EXERCISE BRIEF =
Among the entries below, only the lines from the one with "[0:03.60-0:04.50]" through the one with "[0:15.30-0:15.40]" are to be retyped, exactly and without pictures.
LISTED ENTRIES section start
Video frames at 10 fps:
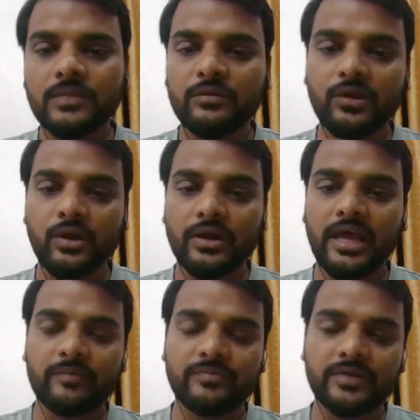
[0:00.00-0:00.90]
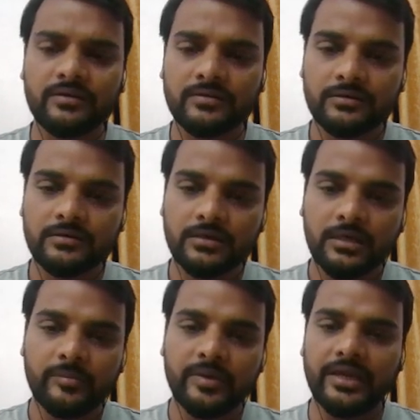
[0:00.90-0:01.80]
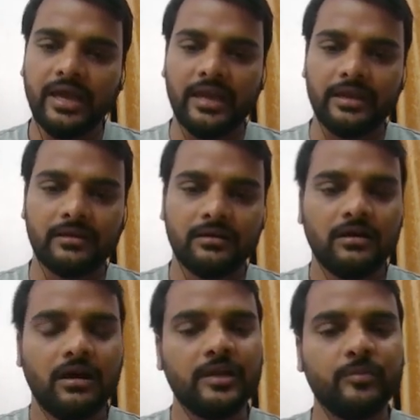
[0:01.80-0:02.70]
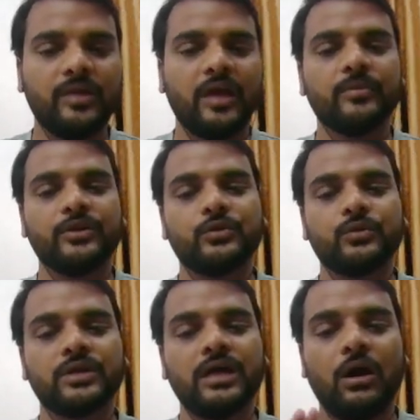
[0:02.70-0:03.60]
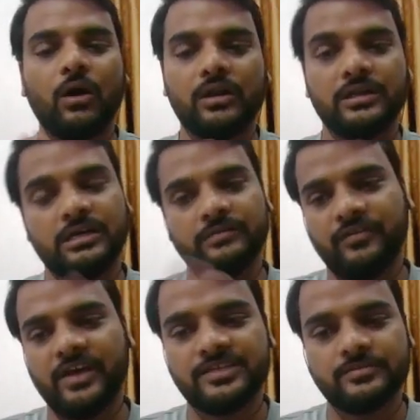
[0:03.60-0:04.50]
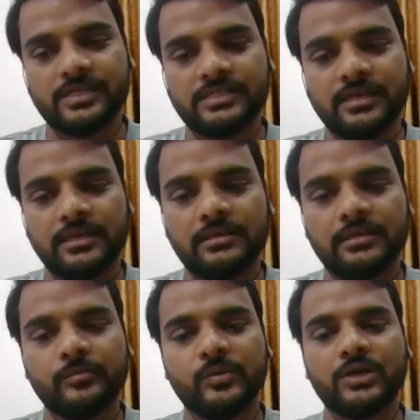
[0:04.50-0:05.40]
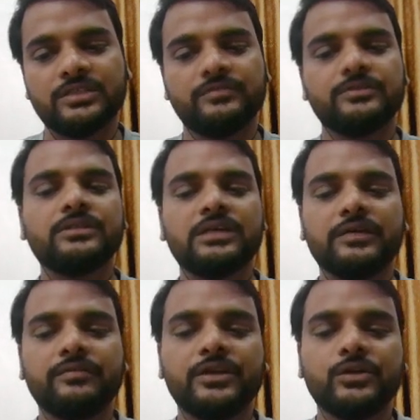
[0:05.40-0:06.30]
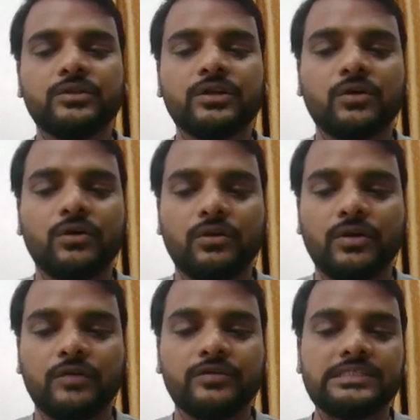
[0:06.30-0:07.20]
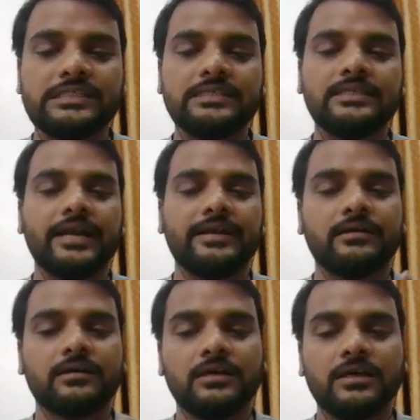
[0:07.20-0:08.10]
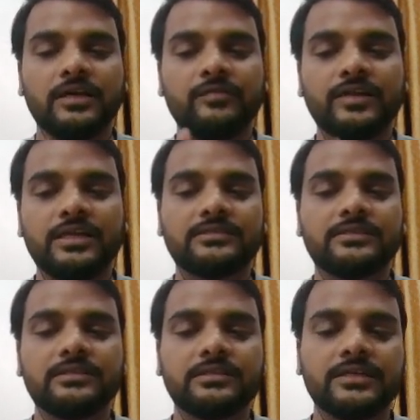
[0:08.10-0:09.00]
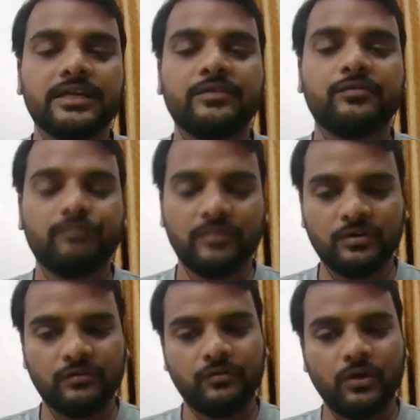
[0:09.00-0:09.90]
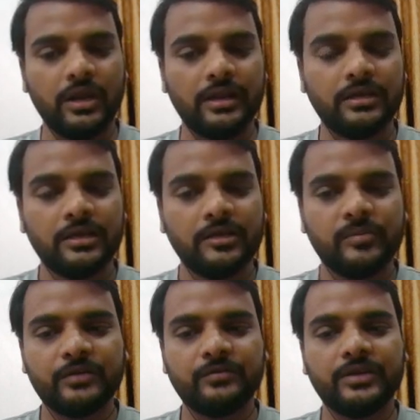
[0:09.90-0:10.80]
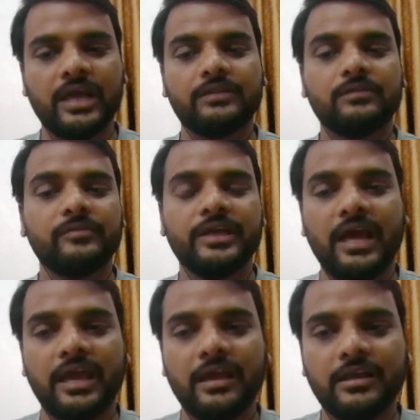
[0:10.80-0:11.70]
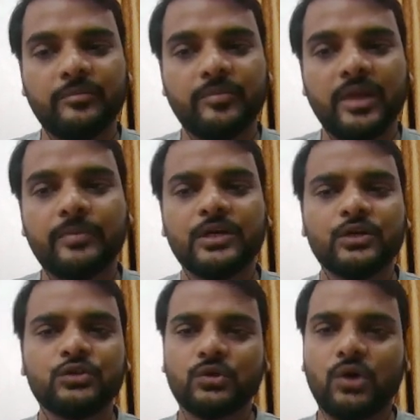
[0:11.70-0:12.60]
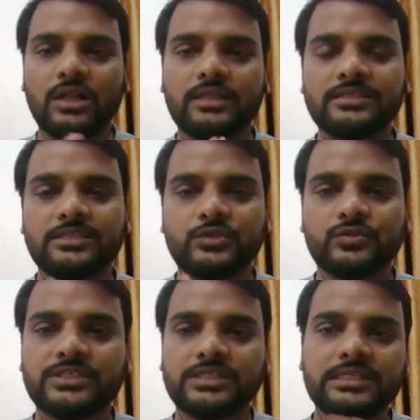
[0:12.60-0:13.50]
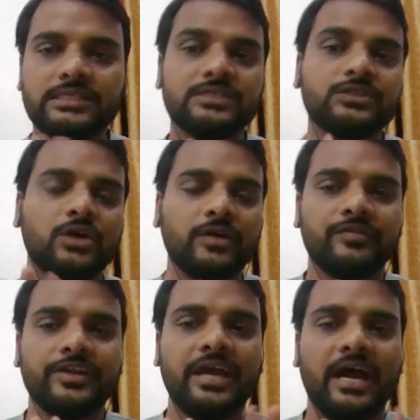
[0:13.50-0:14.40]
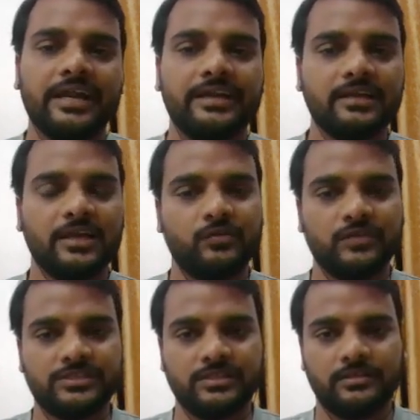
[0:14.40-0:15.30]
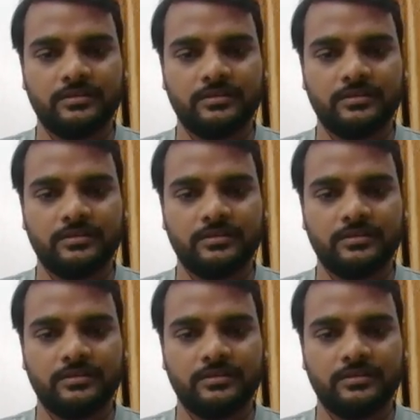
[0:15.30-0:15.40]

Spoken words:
will not have the very high unemployment rate, or vice versa. Because even during the corona, we see that inflation rate fall, but we had the very high unemployment. So all this situation, it is not very ideal equation.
LISTED ENTRIES section end
RESULT OF THIS EXERCISE =
[0:03.60-0:04.50]
[0:04.50-0:05.40]
[0:05.40-0:06.30]
[0:06.30-0:07.20]
[0:07.20-0:08.10]
[0:08.10-0:09.00]
[0:09.00-0:09.90]
[0:09.90-0:10.80]
[0:10.80-0:11.70]
[0:11.70-0:12.60]
[0:12.60-0:13.50]
[0:13.50-0:14.40]
[0:14.40-0:15.30]
[0:15.30-0:15.40]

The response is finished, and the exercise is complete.